The day after he was returned to jail, Rajab became increasingly unwell, and shortly after a visit with his family, he was rushed to Qaala police clinic for emergency treatment. Rajab is receiving treatment related to complications following his surgery, after the wound became infected. At the time of writing Rajab, remains in Qaala police clinic. The clinic is not a public hospital but a division of the Ministry of Interior. Information received by BCHR indicates that Rajab’s weakened immune system is slowing the recovery process. Rajab remains under the supervision of Criminal Investigation Directorate (CID) officers at all times.

The detention of Rajab is not only in violation of international regulations concerning freedom of expression and association, but also in violation of international protocols governing the rights of prisoners and detained persons. Rajab has been held in solitary confinement for extensive periods of time, and has been denied access to adequate and timely medical care on numerous occasions.
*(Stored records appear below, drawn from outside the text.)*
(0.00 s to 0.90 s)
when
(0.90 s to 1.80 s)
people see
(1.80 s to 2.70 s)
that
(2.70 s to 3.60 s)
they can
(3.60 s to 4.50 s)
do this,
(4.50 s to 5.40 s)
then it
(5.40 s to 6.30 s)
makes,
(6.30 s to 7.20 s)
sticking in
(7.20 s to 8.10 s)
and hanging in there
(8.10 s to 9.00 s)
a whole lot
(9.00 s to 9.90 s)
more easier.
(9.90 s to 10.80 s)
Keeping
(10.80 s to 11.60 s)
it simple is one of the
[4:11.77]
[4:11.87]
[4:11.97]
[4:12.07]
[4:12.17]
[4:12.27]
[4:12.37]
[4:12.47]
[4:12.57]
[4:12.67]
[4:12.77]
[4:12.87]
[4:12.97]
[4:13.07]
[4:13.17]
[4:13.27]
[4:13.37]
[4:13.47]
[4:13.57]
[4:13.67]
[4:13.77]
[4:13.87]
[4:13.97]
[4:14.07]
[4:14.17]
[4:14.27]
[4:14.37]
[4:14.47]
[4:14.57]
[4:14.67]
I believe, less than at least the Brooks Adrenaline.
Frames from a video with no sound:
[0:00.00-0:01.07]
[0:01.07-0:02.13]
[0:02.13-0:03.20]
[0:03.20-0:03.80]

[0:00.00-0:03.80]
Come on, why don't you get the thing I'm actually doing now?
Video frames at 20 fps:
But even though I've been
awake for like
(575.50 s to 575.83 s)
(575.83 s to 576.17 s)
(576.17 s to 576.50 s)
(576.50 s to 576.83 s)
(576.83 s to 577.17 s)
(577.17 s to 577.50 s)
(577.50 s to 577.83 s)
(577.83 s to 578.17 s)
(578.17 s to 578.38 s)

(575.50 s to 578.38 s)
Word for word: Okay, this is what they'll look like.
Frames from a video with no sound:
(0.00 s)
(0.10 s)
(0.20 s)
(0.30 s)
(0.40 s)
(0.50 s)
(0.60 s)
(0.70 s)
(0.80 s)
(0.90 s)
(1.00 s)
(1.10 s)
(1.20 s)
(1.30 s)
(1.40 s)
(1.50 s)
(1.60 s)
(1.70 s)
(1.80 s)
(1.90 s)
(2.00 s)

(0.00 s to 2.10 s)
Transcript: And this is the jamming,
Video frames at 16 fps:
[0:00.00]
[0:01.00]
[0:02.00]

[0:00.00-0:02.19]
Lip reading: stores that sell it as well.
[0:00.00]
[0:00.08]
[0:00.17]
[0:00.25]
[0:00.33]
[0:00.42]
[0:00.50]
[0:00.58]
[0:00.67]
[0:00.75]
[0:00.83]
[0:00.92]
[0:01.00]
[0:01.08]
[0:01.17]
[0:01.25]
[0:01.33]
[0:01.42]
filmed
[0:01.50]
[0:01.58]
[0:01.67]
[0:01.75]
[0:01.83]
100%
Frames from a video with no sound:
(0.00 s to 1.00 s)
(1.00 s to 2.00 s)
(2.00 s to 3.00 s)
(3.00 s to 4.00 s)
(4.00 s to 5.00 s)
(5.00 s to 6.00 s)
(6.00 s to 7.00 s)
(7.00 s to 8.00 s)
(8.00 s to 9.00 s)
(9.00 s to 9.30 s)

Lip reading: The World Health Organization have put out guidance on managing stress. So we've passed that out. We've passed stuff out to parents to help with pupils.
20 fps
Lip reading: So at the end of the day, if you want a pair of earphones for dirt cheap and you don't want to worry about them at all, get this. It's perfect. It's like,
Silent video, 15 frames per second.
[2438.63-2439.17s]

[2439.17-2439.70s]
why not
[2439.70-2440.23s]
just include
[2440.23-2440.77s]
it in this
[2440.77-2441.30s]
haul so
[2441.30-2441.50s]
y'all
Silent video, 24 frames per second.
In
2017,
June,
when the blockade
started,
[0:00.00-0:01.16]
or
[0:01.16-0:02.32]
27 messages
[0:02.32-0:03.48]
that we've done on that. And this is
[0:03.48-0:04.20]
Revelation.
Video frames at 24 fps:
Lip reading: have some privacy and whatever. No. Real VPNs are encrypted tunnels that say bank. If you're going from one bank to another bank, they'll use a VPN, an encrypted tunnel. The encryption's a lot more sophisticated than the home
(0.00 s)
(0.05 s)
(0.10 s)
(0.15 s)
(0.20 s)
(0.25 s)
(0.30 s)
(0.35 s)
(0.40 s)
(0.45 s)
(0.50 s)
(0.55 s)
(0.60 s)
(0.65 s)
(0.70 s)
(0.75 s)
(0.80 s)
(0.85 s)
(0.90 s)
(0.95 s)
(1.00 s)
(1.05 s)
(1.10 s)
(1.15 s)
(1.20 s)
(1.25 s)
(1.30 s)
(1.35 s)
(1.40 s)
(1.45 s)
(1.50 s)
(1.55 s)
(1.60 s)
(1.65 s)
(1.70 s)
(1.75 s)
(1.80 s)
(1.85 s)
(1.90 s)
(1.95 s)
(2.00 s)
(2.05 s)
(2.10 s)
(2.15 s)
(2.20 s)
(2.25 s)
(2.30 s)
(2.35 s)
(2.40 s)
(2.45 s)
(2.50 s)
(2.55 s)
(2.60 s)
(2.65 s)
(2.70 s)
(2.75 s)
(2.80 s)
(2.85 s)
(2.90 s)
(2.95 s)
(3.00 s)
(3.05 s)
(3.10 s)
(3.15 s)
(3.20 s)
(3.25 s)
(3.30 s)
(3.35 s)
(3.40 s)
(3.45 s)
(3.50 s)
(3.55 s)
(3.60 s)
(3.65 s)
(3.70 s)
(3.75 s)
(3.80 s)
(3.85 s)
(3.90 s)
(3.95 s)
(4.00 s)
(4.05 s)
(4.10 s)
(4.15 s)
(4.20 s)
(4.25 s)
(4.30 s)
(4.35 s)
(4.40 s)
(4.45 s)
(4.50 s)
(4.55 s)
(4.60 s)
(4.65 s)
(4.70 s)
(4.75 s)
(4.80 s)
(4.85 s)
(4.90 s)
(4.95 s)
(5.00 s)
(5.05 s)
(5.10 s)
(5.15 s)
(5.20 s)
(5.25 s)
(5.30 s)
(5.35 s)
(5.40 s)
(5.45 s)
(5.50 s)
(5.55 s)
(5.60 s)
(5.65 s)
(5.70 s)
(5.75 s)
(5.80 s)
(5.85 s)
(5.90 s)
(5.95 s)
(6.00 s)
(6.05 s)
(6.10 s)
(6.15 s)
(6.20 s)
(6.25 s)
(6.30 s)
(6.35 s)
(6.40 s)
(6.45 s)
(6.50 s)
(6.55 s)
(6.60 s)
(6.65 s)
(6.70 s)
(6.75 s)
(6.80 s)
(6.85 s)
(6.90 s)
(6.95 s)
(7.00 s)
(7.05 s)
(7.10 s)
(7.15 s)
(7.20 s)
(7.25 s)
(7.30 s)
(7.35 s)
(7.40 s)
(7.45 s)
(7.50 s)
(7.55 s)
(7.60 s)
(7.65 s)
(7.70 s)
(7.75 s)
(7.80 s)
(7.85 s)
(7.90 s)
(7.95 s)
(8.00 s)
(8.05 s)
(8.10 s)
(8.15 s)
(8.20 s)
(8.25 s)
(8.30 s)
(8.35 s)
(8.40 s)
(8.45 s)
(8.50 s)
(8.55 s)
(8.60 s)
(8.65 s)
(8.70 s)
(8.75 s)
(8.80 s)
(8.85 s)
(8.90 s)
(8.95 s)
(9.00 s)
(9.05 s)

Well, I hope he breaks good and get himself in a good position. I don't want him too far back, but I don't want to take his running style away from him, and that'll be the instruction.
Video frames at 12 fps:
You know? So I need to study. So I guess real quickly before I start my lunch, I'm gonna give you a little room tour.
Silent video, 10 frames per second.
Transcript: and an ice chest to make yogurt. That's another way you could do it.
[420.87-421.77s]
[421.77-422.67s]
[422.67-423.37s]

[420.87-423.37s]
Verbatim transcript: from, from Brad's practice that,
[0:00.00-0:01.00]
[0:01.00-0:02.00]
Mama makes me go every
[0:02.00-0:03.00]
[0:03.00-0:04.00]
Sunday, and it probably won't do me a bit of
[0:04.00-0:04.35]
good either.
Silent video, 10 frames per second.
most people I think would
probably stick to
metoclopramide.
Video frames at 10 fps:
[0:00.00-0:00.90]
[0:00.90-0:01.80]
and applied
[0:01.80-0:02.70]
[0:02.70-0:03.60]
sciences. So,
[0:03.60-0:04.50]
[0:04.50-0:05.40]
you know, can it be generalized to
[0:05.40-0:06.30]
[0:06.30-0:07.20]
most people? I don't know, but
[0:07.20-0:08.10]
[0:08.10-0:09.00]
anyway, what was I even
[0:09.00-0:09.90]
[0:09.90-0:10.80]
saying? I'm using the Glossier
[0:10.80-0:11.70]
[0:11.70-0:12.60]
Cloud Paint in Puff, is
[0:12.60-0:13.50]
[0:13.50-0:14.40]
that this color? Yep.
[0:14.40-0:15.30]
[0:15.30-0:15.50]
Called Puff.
In the past year, members of the international community, including UN bodies and government delegations, have expressed concerns over the continued pre-trial detention of Rajab, the extensive use of solitary confinement, and his limited access to medical care. Most recently, the UN Committee Against Torture expressed concern over the amount of time that Rajab had been remanded in solitary confinement, stating that if used extensively solitary confinement can constitute cruel and unusual punishment, as defined by the Convention Against Torture.

In May 2017, during Bahrain’s annual UN Universal Periodic Review, UN member states expressed concern at the detention and mistreatment of human rights defenders, including Rajab. On 14 March 2017, at the 34th session of the Human Rights Council, the Swiss delegation called for the release of human rights defenders in Bahrain, including Rajab.  In December 2016, the UN Office of the High Commissioner for Human Rights expressed serious concerns about the ongoing prosecution of Rajab, and called for his immediate and unconditional release. Prior to this, in October 2016, the United States State Department rejected the charges against Rajab and called for his release; this was later confirmed by then US ambassador to the UN, Samantha Power, who also called for his immediate release. It has also recently become known that one of the conditions attached to the US sale of F-16 fighter jets to Bahrain by President Barack Obama was the release of Rajab.

In spite of the expression of concern, and the call for his release, issued by numerous international organisations, and governmental bodies, the Bahraini authorities continue to retain Rajab in pretrial custody, and often in solitary confinement.

The Bahrain Center for Human Rights appeals for its President Nabeel Rajab to be released immediately, and for the charges against him to be dropped. BCHR also urges the government of Bahrain to ensure that Rajab and other political prisoners receive adequate and timely medical care in line with international protocols and regulations pertaining to prisoners and detained individuals.